Malatya’nın 1/25.000’lik topografik haritasının L40-b3, L40-b4 paftaları üzerinde değerlendirmelerde bulunan Jeoloji Mühendisleri Odası eski başkanı Rıza Cengiz, kentini önemli yerleşim alanlarını kapsayan dere yataklarının eski haritalarda net bir şekilde göründüğünü ancak bugün bakıldığında yapılaşma nedeniyle dere yataklarının kaybolduğunu belirtti. Bunun aynı zamanda dere yataklarında yapılaşmanın hızla arttığı anlamına geldiğini vurgulayan Cengiz, “Ramazan Bayramı’nın ikinci günü yağan ve metrekareye 22 kg düşen yağmur şayet 40 kilograma çıkmış olsaydı kent merkezi sel altına kalacaktı, daha büyük can ve mal kaybı yaşanacaktı” dedi.

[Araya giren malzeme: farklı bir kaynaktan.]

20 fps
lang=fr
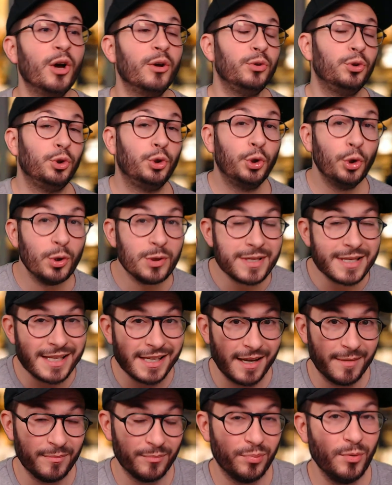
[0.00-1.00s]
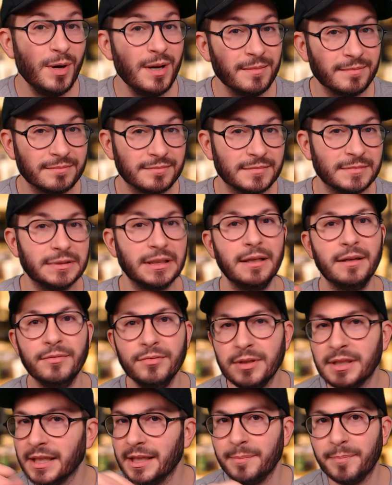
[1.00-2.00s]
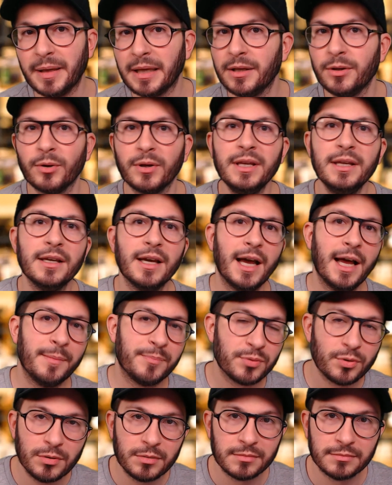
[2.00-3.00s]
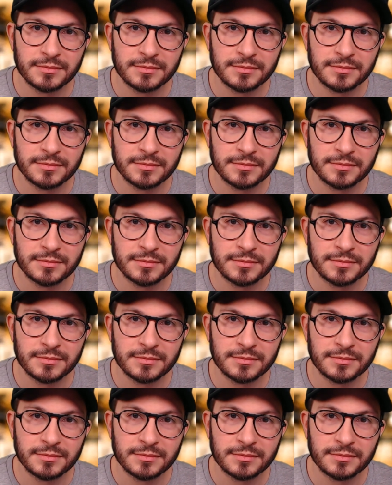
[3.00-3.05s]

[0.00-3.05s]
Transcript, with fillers: Deuxième point, vous avez vu qu'il y a des pénuries absolues.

KARAGÖZ DERESİ BÜYÜK TEHLİKE
Jeoloji Mühendisi Rıza Cengiz, Şehir gösteren mevkii de dahil olmak üzere Uçbağlar ve Zafer Mahalleleri'nin, Karatape mevkiinden (Venk Bölgesi) gelen dere yatağının ağzına kurulduğunu, bu dere yatağının 1.5 km’lik drenajı bulunduğunu geri kalanının yapılaşma altında kaybolduğunu söyledi.

Karatepe mevkiinden gelen derenin batısında bulunan ve Yapraklı ve Hacıali mevkiinden doğan, yaklaşık 100 dönümlük alanın sel sularını toplayan üç büyük derenin de Karagöz deresine aktığını ancak devamının tamamında büyük bir yapılaşma olduğu için kent merkezi için büyük risk taşıdığı uyarısında bulunan Cengiz “Haritada bu derelerin ortalama 1 veya 1.5 km’lik drenajları (doğal dere yatağı) görülüyor. Diğer kısımları yok çünkü dere yatağına kent kurulmuş. Yüzlerce kilometkarelik alanın suyunu toplayan bu derenin tahliyesi olmadığı için gelecek sel ancak kenti önüne katıp götürecek” ifadelerini kullandı.

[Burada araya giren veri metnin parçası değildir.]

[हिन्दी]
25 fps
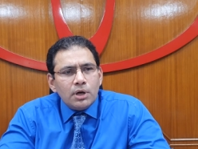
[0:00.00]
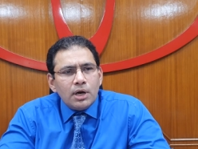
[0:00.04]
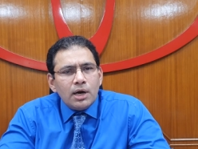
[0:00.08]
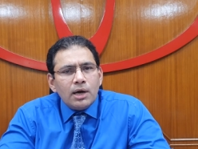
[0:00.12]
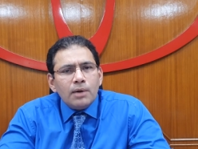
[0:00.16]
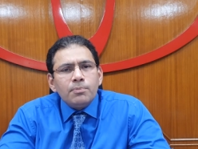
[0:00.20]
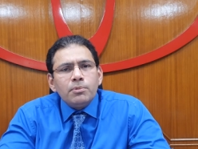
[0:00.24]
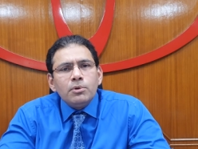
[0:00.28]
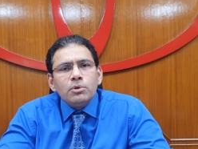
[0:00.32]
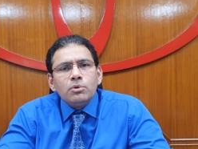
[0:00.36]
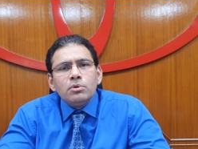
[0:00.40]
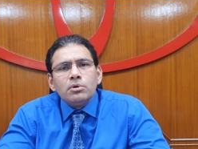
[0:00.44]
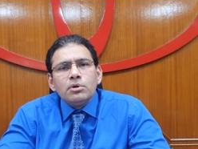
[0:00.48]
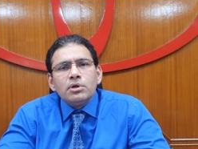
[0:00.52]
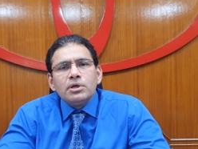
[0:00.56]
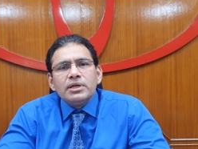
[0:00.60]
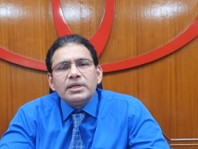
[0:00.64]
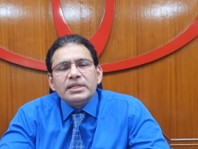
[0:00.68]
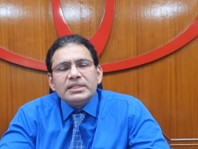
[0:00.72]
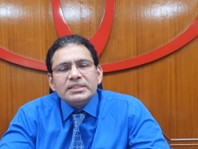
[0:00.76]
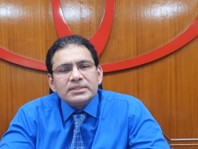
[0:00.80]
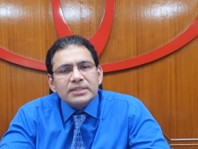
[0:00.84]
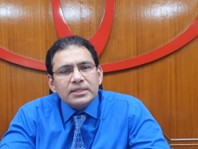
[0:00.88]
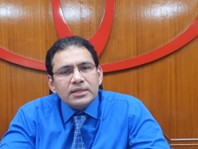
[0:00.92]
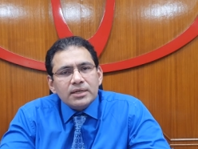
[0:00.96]
आप लोग
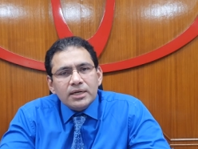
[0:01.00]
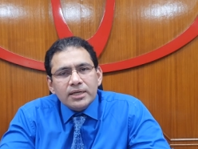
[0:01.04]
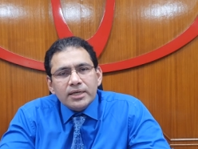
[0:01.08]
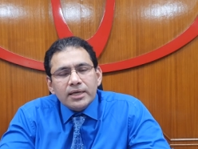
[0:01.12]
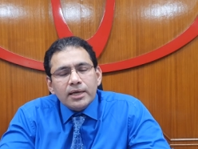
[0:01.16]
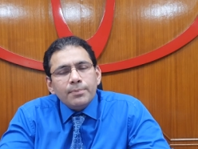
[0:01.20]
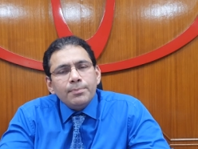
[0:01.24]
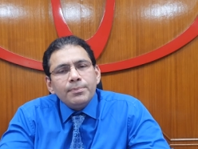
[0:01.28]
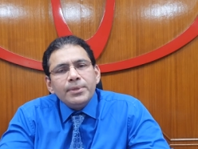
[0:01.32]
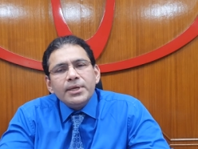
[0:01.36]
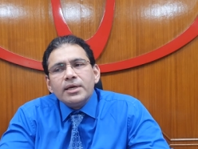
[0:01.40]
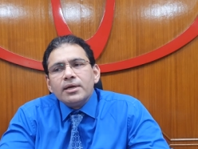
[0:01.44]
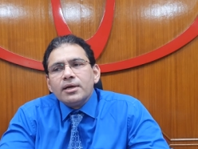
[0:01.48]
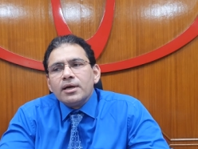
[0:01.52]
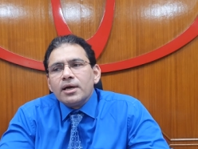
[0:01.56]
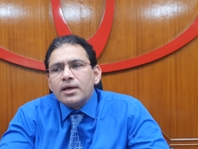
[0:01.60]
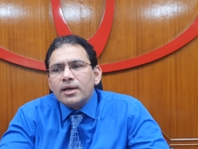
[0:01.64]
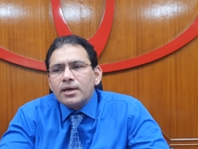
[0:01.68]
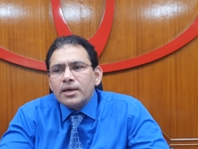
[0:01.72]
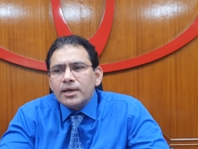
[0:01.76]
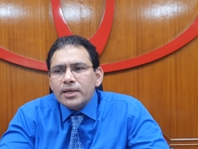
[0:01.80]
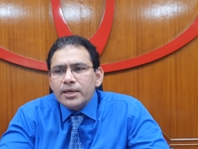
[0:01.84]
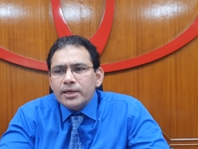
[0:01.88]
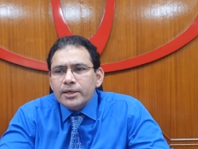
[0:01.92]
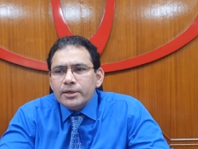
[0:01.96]
रिसेंटली एमबीए कर
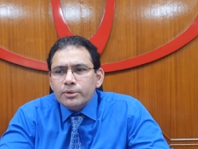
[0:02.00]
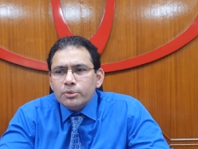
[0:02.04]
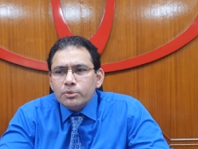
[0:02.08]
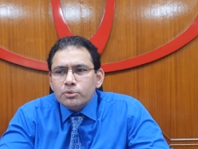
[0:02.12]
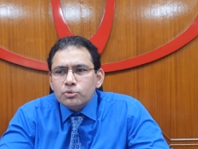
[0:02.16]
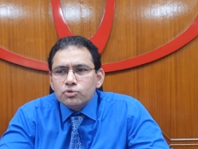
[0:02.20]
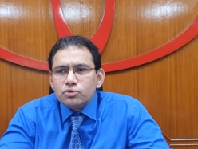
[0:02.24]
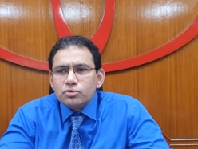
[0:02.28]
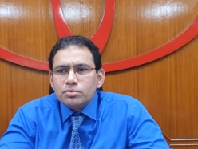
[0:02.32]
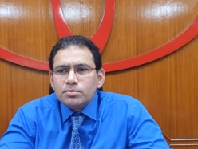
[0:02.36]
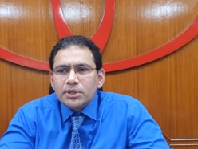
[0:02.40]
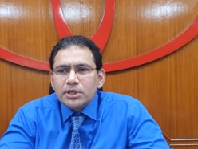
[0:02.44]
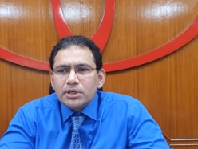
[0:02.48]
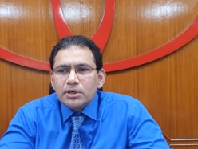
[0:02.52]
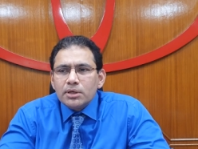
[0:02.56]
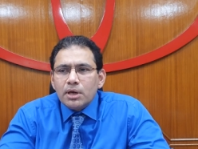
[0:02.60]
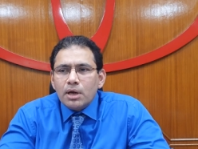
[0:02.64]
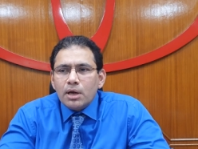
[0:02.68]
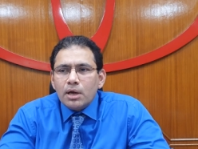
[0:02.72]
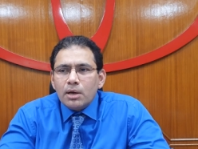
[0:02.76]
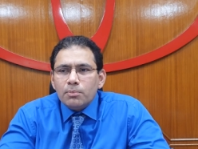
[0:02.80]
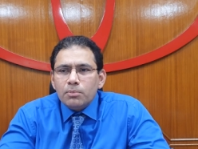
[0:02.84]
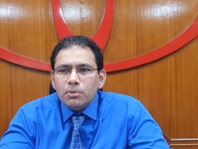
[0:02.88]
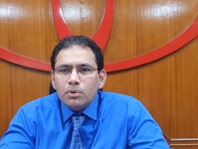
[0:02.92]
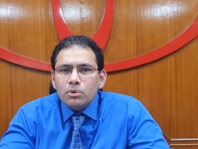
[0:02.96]
रहे हैं उसमें
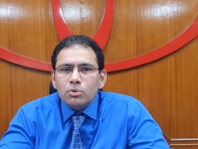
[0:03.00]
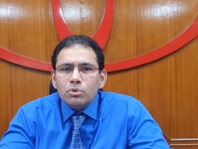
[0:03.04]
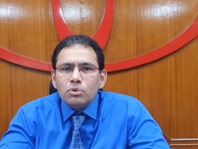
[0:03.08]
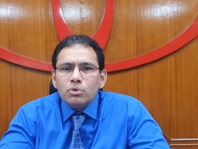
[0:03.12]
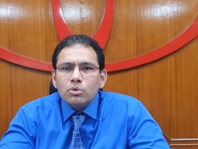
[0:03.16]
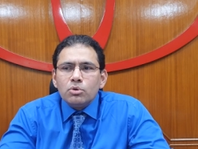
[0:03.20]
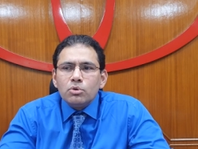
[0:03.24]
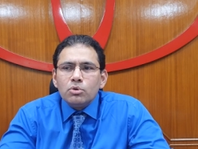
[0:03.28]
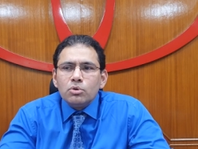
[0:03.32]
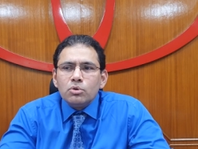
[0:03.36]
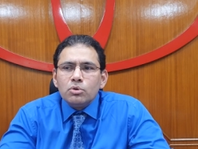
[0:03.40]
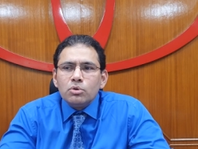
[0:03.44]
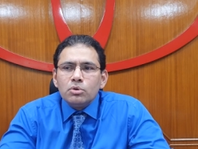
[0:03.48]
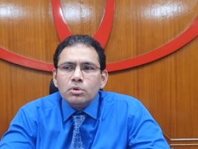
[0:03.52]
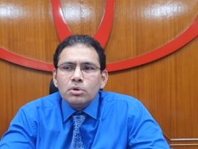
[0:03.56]
आप लोगों को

‘İstanbul ve Trakya’da olduğu gibi Malatya’ya sel 40 yada 50 yılda bir gelir şeklinde bir tahmin yapmak yanlıştır’ diyen Cengiz “Çünkü o zamanlar yapılaşma yoktu. Gelen sel suları derelerden akıp gidiyordu. Ama şimdi yerleşim alanı olduğu için bu seller yerleşim alanını önüne katıp götürecek. Tek çözüm yolu bu derelerin tahliyesini açmaktır” diye konuştu.

ÜNİVERSİTE DE TEHLİKEDE..
Olası sel riskinin tehdit ettiği yerlerden birisi de dere yatağı üzerinde kurulan İnönü Üniversitesi. Jeoloji Mühendisi Rıza Cengiz, Özellikle Beydağı'nın eteklerinden gelen suları toplayan yüzlerce tali derenin yanısıra ikisi doğusunda, birisi de batısında yer alan ana dere yatağının üzerinde yer alması nedeniyle İnönü Üniversitesi'ninde büyük risk taşıdığını kaydederken, dere yatakları üzerinde kurulan yapıların belirlenerek sel riskine karşı güçlendirilmesi gerektiğini söyledi. Ana dere yatakları üzerinde bulunan İnönü Üniversitesi karşısındaki bölgeye gerek stadyum gerekse tekno-park gibi kamu yatırımlarının planlandığını hatırlatan Cengiz "Bu yatırımlar planlanırken bölgenin dere yatağı ağzında olduğu ve dolayısıyla sel riski altında bulunduğu göz önünde bulundurulmalı" diye konuştu.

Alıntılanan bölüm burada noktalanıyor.